Hebrew has a definite article, too. That means if you see a word with the article in front, like “king,” for example, then it’s definite. We’re not just talking about any king, but the king. The problem is that Hebrew does not have an indefinite article. So if I see the word “king” without an article, it could be either definite or indefinite. It could be either the king or a king. The reason this is relevant is that the Hebrew phrase translated as “the angel of the LORD” has no article. It could be an angel, or the angel. It could be any one of the countless angels, or it could be one specific angel. So when that Hebrew phrase (malach-YHWH, if you’re interested) shows up, is it always referring to the same angel?
So there’s that. There’s also the fact that when you lay these texts alongside each other, the conclusions to be drawn are certainly not clear. Here are a few of the texts:
“And he said, ‘My presence will go with you, and I will give you rest'” (Exodus 33:14). This is the LORD speaking to Moses, and the presence refers to his angel. This suggests that the angel leading them out of Egypt is the LORD himself. But then there is this in Numbers 20:16: “And when we cried to the LORD, he heard our voice and sent an angel and brought us out of Egypt.” So the angel that led them out of Egypt is not the same being as the LORD himself.

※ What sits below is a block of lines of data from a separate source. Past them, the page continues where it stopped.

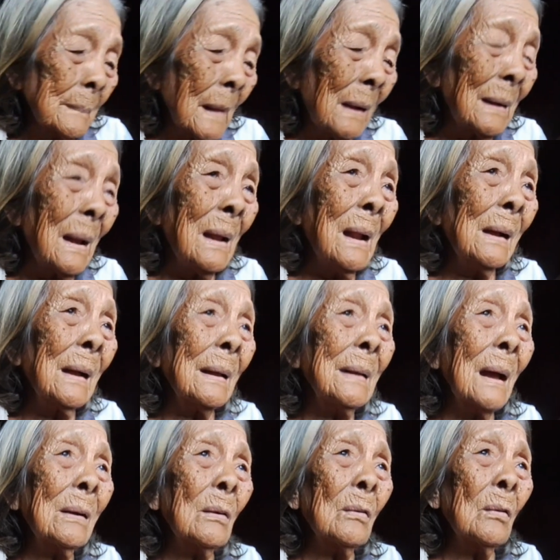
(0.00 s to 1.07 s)
Naglalakad
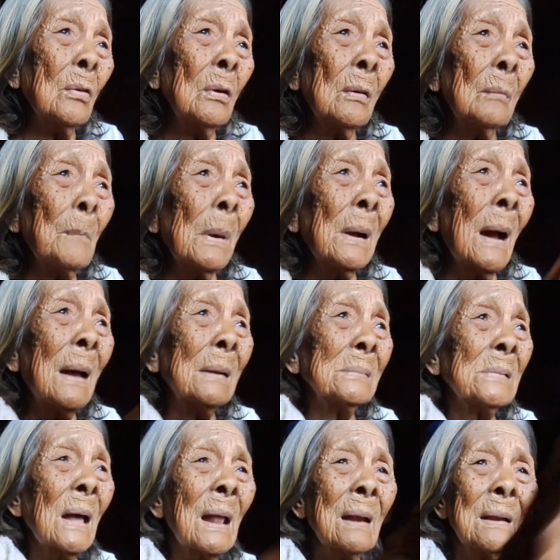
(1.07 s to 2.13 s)
ako, mga
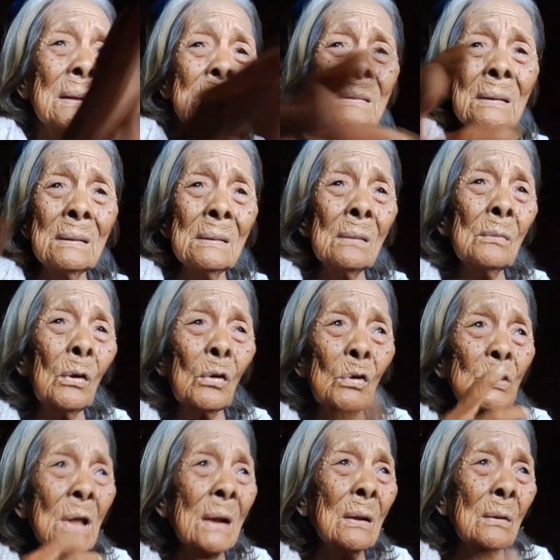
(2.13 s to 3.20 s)
artal, yung
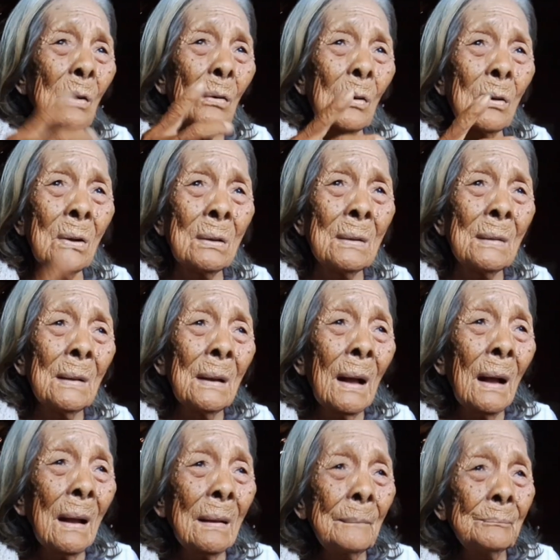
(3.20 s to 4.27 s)
kurusan ko.
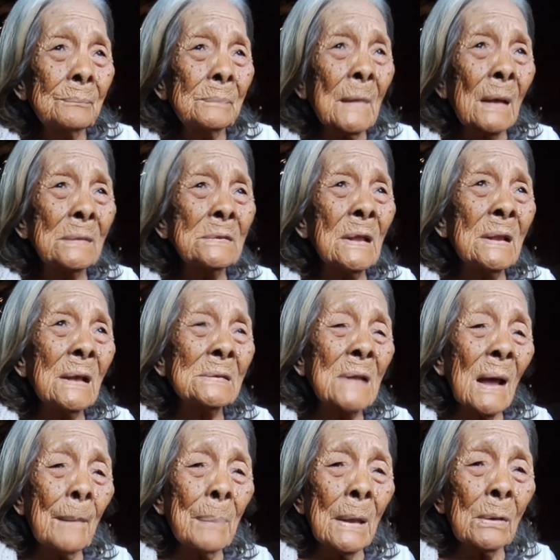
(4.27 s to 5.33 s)
Hmm. Tapos
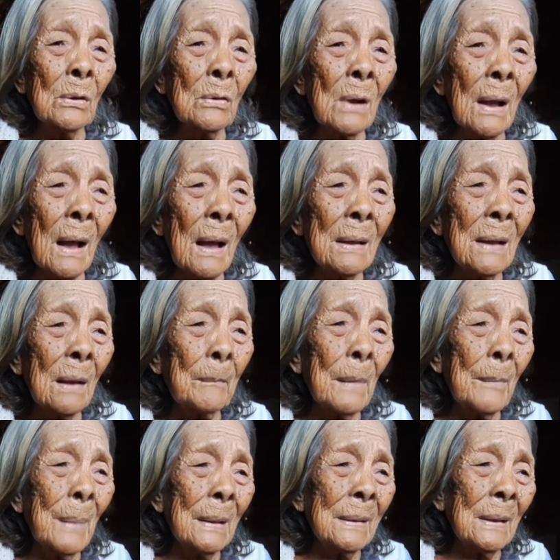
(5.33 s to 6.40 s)
sinasabi ko nga,
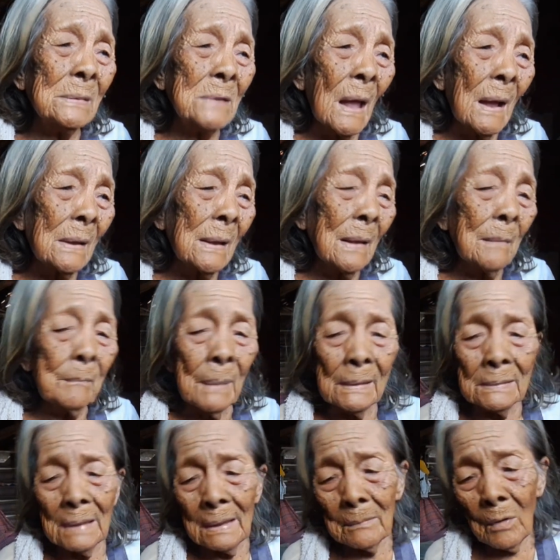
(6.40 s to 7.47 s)
nagbibigay sa akin,
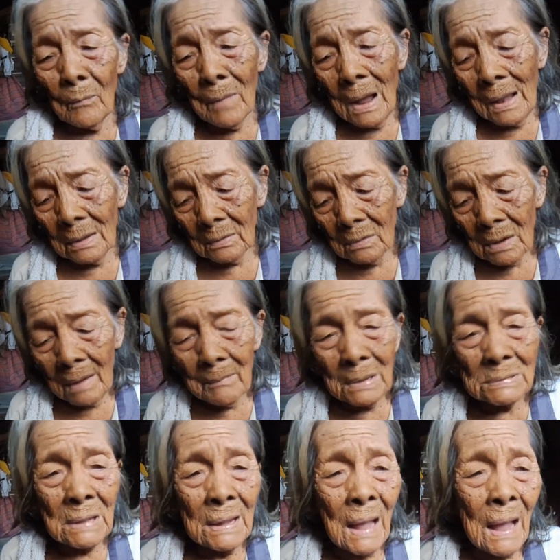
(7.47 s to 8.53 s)
bigyan mo mahal ko nga
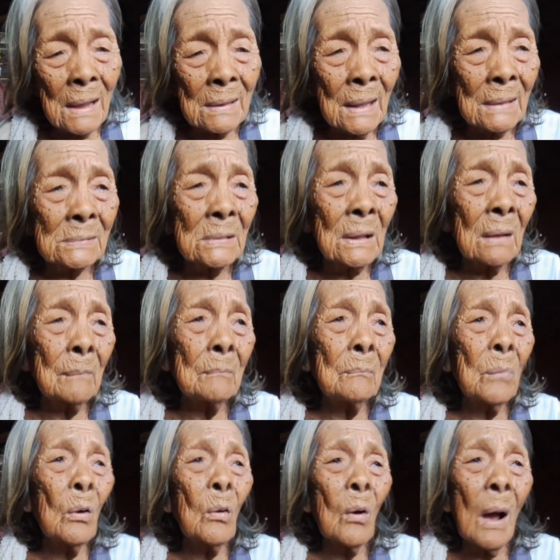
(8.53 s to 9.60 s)
masalangit ng
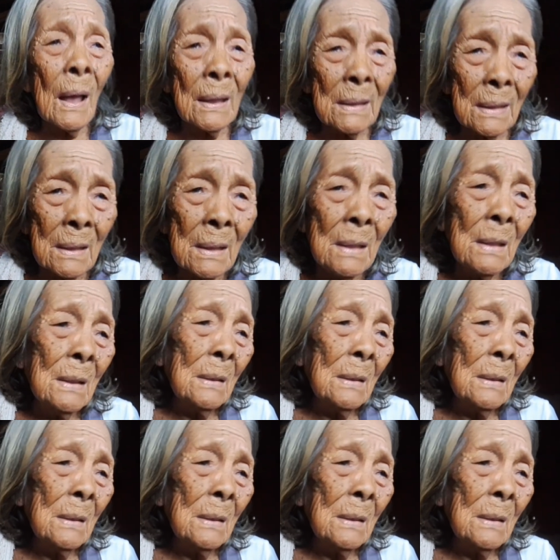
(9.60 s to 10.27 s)
buhay.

Or this: “The angel who has redeemed me from all evil, bless the boys.” That’s Jacob blessing Joseph’s sons in Genesis 48:16. There he’s referring to the LORD as an angel. This also lines up with a dream that Jacob has in Genesis 31. In v.13 the angel who appears in the dream says “I am the God of Bethel.”
Then there’s that passage from Judges 13. Manoah’s wife tells her husband, “A man of God came to me, and his appearance was like the appearance of the angel of God, very awesome.” The text tells us that this was the angel of the LORD. When the angel appears again and Manoah offers him hospitality, the angel says, “If you prepare a burnt offering, then offer it to the LORD.” Except when Manoah does, then the angel himself steps onto the altar and is carried to heaven in the flames. When Manoah and his wife realize whom they’ve seen, Manoah says, “We shall surely die, for we have seen God.” Here, too, the angel appears to be the equivalent of God himself.
There are many more passages, but these cover the bases. Dr. Smith drew three conclusions. First, sometimes the angel of the LORD is indistinguishable from the LORD himself, such as in the Judges passage. Second, sometimes the angel is distinguishable from the LORD, such as in passages where the LORD speaks of sending his angel. And third, sometimes the angel is only one angel among many and not the angel at all.
The verdict: we can say, based on the scriptural data, that the LORD used an angel to be his personal messenger, to speak on his behalf. We can also say that the LORD himself appeared to the Old Testament saints in angelic form. This is mysterious, and indeed even “wonderful” as the angel says to Manoah (13:18). But we cannot say with any degree of certainty that this angel is specifically the Second Person of the Trinity. A further strike against this is that the New Testament never speaks of the angel being Christ, even when someone like Stephen mentions the angel directly (Acts 7:38).
Thus, although there are deep mysteries here, we should be careful not to make assumptions beyond what Scripture reveals.